Here are some of the most common oversights when designing a Windows Phone app. Eliminate these isues in your apps and not only will it look more aesthetically pleasing and professional, it’ll might even get you a few more stars in the Windows Phone Store reviews.
Because the OS’s design language is based on typography, the right font size and font weights aren’t the only things to keep in mind when designing a WP app. A very common mistake in many apps that I see in the store is that they have inconsistent capitalization convention with the OS as well as within the same app. Here are some capitalization guidelines to keep in mind.
- Page titles are all upper-cased. With the rare exception of specific branding or names, this should always be all upper-cased. Use “MY APPLICATION” instead of “My Application.”
- Page headers are all lower-cased unless it’s a proper name or a special case where capitalization is preferred. Use “favorites” instead of “Favorites” but you may use “NFC” instead of “nfc.”
- In hubs/panoramas, section headers are all lower-cased in WP8 and all upper-cased in WP8.1. The large title above that follows the same capitalization rule as page headers mentioned previously. They should be all lower-cased unless a proper name or branding requires it to have capital letters. It should not be all upper-cased.
- Buttons (included in the CommandBar), menu items, and other various actionable elements usually have all lower-case letters. Small buttons or actionable elements can have all upper-case letters like in WP8.1’s Action Center.
- Text snippets that do not form a whole sentence do not need its first letter to be capitalized. Examples of this are “showing contacts with phone numbers” or “about 2 hours ago.”
- Some lower-cased text and labels can be interchanged with all upper-cased text if your application design allows it and it looks nice in the mix so be creative.
One of the most common mistakes I see is that apps use no margins or very inconsistent margin. Even in the new WP8.1 templates, margins are incorrectly used. Here are some margin guidelines to keep in mind.
- Do use margins or paddings to separate elements on the screen. Empty or negative space between UI elements create segmentation without the need of borders, lines, or chrome. It also makes the app easier on the eyes.
- Apps should have a margin on the left and right side so that content doesn’t start and end at the edge of the screen.
- In Silverlight apps, the content should start 24px from the left edge of the screen and 24px from the right unless content is intended on overflowing off the screen.
- In WP8.1 XAML apps, the content should start 19px from the left edge of the screen and 19px from the right unless content is intended on overflowing off the screen.

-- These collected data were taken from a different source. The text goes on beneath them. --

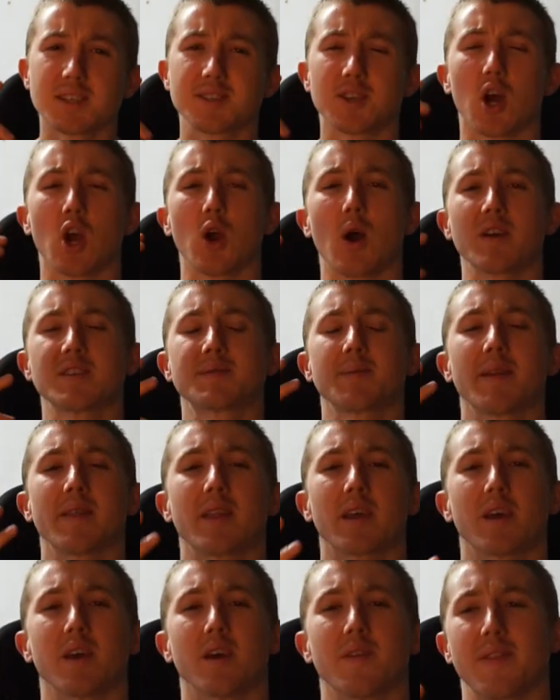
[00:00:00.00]
So I spent
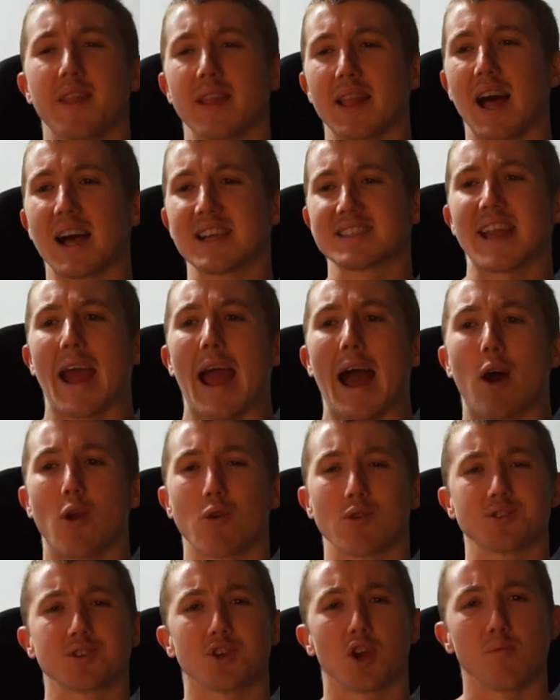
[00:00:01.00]
the, the last hour
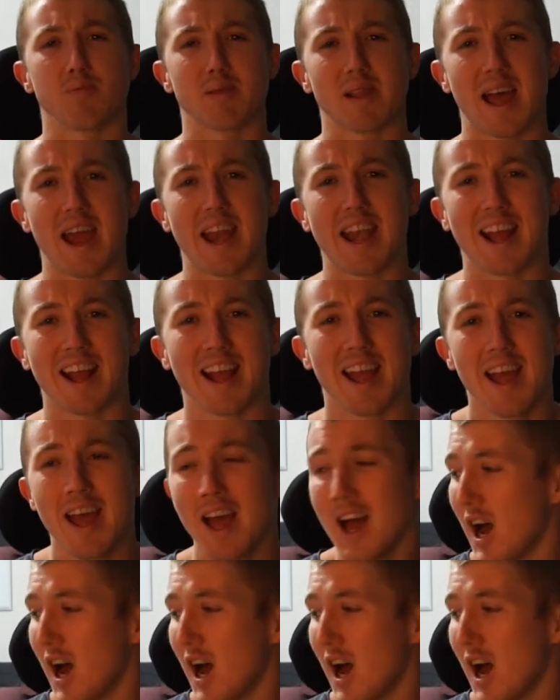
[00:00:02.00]
or so planning.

- The most common margin spacing used for 12px for Silverlight apps and 9.5px for WP8.1 XAML apps. This spacing is generally used to space out items in a list. So if you want two elements not touching, consider using multiples of 12px and 9.5px to space them out for Silverlight and WP8.1 XAML respectively.
Some apps use too much color while others are stuck in land of black and white. The easiest way make your app more engaging is by the use of colors. Start off simple to avoid making it too overloaded with color.
- Use user’s accent color to highlight elements of interest or communicate it’s an actionable element (chromeless buttons or hyperlink text.)
- Use common colors like green and red for good and bad.
- Use different shades of grade to show hierarchical relationship between different text elements like in the mail or messaging app.
- If your app have a brand color, consider not leaving the system tray at the top black and change it to match your app color.